# Always asked, "Are you always so quiet? "



## Nanami (Aug 1, 2013)

Even when I try my hardest to socialize at work I always get shot down by a comment about me being so quiet. Why are you so quiet? You're so shy! She never talks half the time I don't even notice she's here. :lol You're so quiet. You're so quiet. You're so quiet! Just leave me alone. :|

I can't help it. I wish I were comfortable with who I was but when everyone seems to expect everyone to be outgoing and extroverted I can't help but feel uneasy. Most of the time I just don't feel like talking. I honestly just don't want to be around people most of the time. I'm fine making small talk when I chose too and feel up to it, but when I feel like I'm expected to I get anxious. I'm depressed. Who wants to talk to anyone when they feel like sh**? 

Why don't people understand that when you tell a quiet or shy person that they're shy or quiet that that isn't helpful at all? Why in school do they vote for Quietest Male and Female? How is that an award?? How is that nothing but embarrassing?! W/e, it's annoying.


----------



## BKLD (Aug 8, 2013)

God, I know! Throughout my schooling, I always heard from teachers and other students, why are you so quiet? It could get very obnoxious, and I'm not easily annoyed.


----------



## RelinquishedHell (Apr 10, 2012)

To most people, quiet people are a curiosity. They don't mean any harm by asking you why your so quiet, but they also don't understand how uncomfortable that question makes you. Most likely they are just trying to feel you out and get to know you. Would you rather just be ignored altogether? I know I wouldn't.

I work with 2 other people that are actually more quiet than me and I find myself wanting to get to know them more because of it.


----------



## Nanami (Aug 1, 2013)

BKLD said:


> God, I know! Throughout my schooling, I always heard from teachers and other students, why are you so quiet? It could get very obnoxious, and I'm not easily annoyed.


It's one of my pet peeves. I don't even know how one could answer "Why are you so quiet?" Umm, I just am? Or do they want us to confide in them our problems? Should we say, "I'm frightened of speaking in front of people." or "I get anxious around people." or "I'm depressed, so leave me the * alone!" haha. They'd just end up saying something useless like, talk more or be more confident!

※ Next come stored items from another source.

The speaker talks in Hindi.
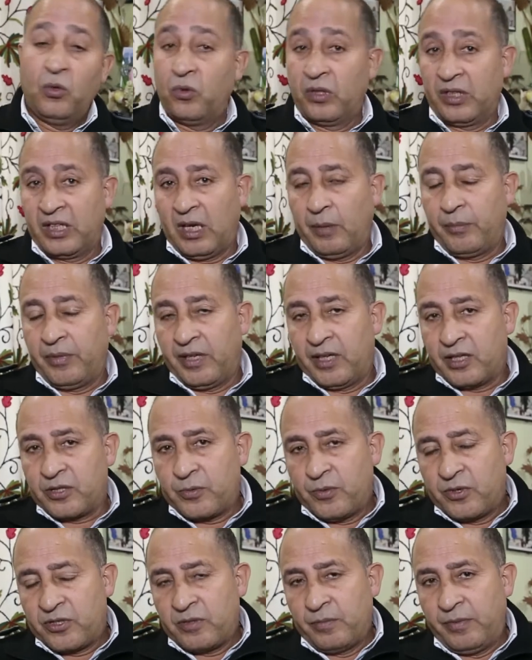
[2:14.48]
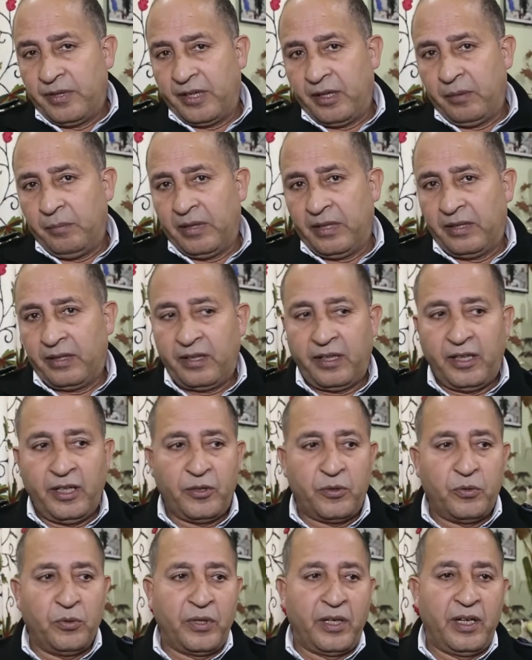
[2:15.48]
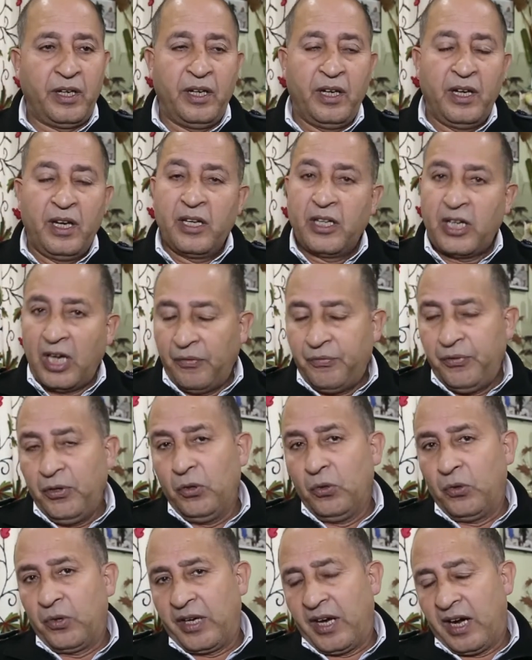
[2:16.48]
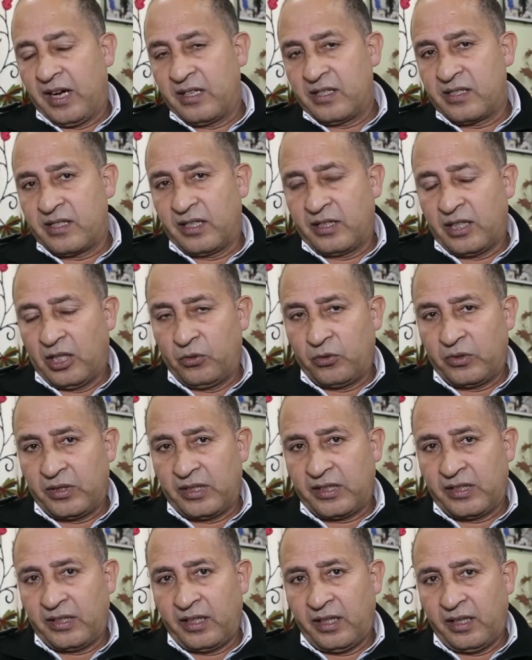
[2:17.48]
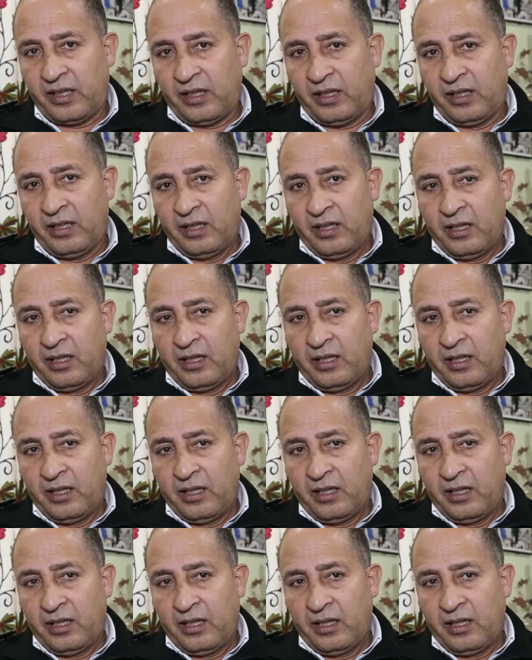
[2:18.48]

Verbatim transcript: उनका भी रेस्पॉन्सिबिलिटी बनती है क्योंकि काफ़ी लोग यहाँ से ताल्लुक़ रखते हैं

I know people mean well or maybe they're just curious or don't understand why someone isn't talkative but it still bothers me.


----------



## Nanami (Aug 1, 2013)

RelinquishedHell said:


> To most people, quiet people are a curiosity. They don't mean any harm by asking you why your so quiet, but they also don't understand how uncomfortable that question makes you. Most likely they are just trying to feel you out and get to know you. Would you rather just be ignored altogether? I know I wouldn't.
> 
> I work with 2 other people that are actually more quiet than me and I find myself wanting to get to know them more because of it.

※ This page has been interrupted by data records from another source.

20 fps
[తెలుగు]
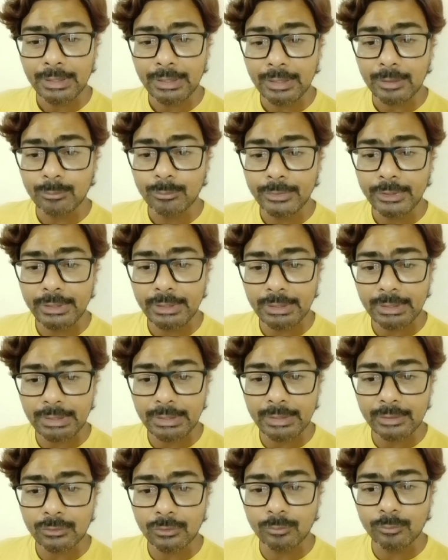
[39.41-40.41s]
ఆ
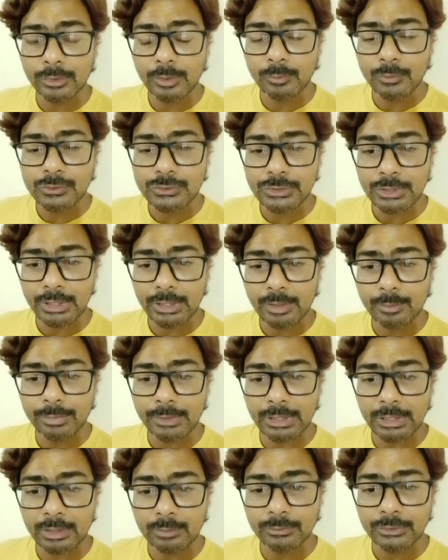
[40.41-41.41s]
బీర్లే ముంచాయి
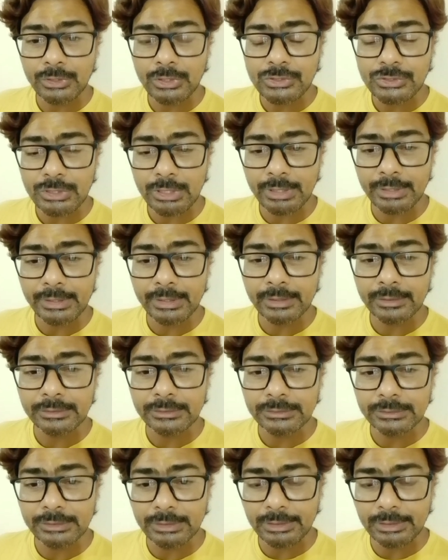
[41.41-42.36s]
ప్రాణం తీసాయి అనిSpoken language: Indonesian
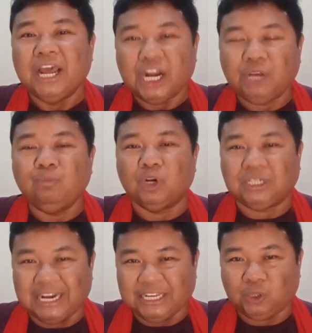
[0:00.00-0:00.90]

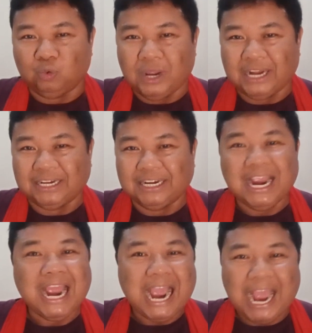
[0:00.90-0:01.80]
reward dari Tuhan
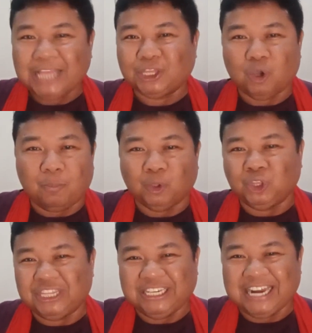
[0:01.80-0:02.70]
ataupun
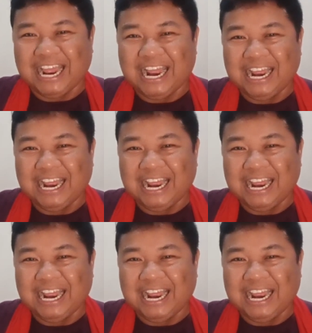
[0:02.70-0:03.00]
tidak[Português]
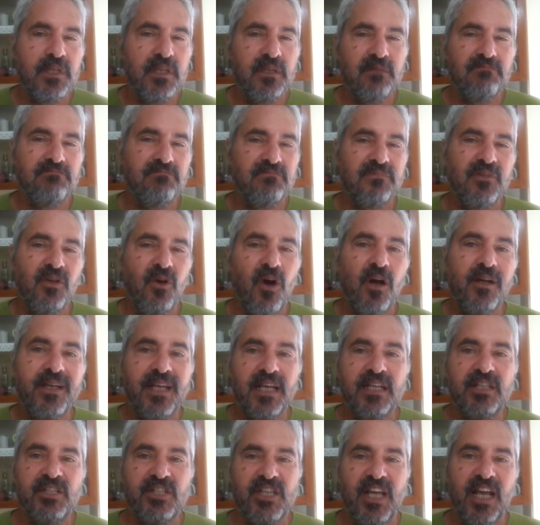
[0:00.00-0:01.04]
que logo
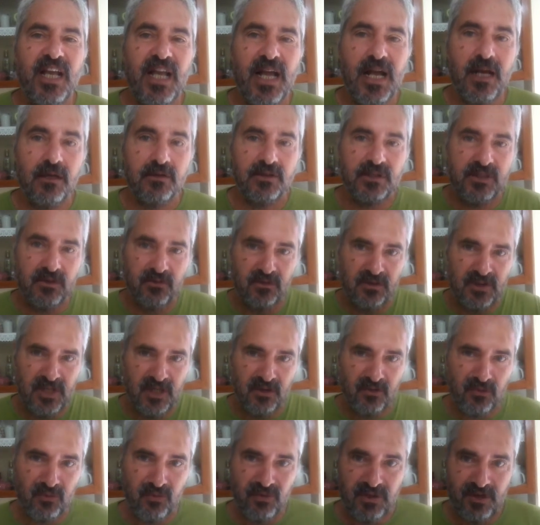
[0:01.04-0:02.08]
que eles chegaram, se
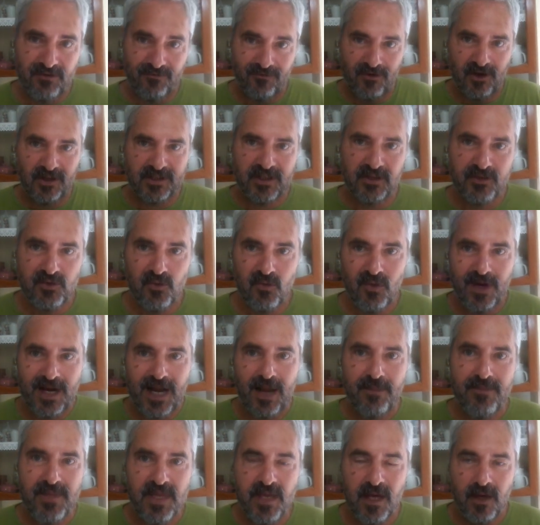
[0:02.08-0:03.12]
uniram tudo em volta de um
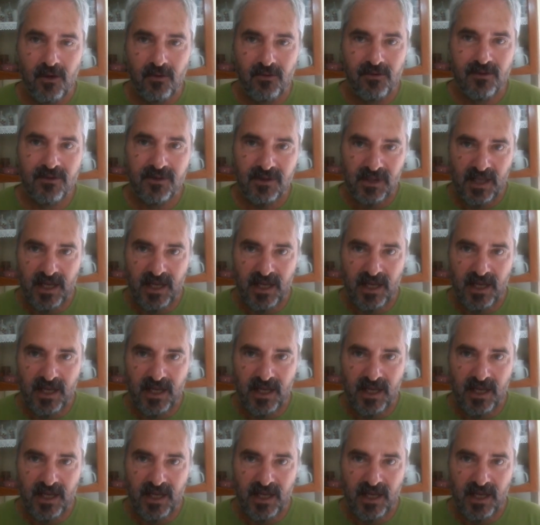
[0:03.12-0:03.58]
caminhão,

 Yeah I agree they mean no harm. It still gets to me sometimes though, at least when I constantly get asked or overhear someone say it to/about me. I also understand that I probably make some people feel uncomfortable because I either don't seem approachable or I give off vibes that make people feel awkward uneasy. When it comes down to it I'm more annoyed with myself that I can't be so carefree with talking to others and being reminded of that fact makes me angry.

Thanks for the reply! :]


----------



## MissyH (Jul 31, 2013)

Nanami said:


> It's one of my pet peeves. I don't even know how one could answer "Why are you so quiet?" *Umm, I just am?*


That's always my answer to that annoying question.


----------



## tony420 (Jul 27, 2013)

i just say no one has anything interesting to say lol


----------



## Lonely Tiger (Aug 8, 2013)

yeah it can feel bad sometimes, but at the same time if i find my curiosity go up around quiet people. They're a completely mystery, sometimes the quiet person can turn out to be a really cool person, you know what they say "don't judge a book by its cover".


----------



## Greenleaf62 (Aug 1, 2013)

Nanami said:


> Even when I try my hardest to socialize at work I always get shot down by a comment about me being so quiet. Why are you so quiet? You're so shy! She never talks half the time I don't even notice she's here. :lol You're so quiet. You're so quiet. You're so quiet! Just leave me alone. :|


Wow, this is literally my life. It's really annoying too, especially that comment about being so quiet that it's like I'm not even there. I mean, do you expect me to hold a conversation with you the entire time I'm there? Like ugh, I just hate when people are consistently pointing out how quiet I am.


----------



## AxeDroid (Jan 11, 2013)

I've been asked that question before and I tell them yeah. They never bother me again, must be the way I look at them when I say it.


----------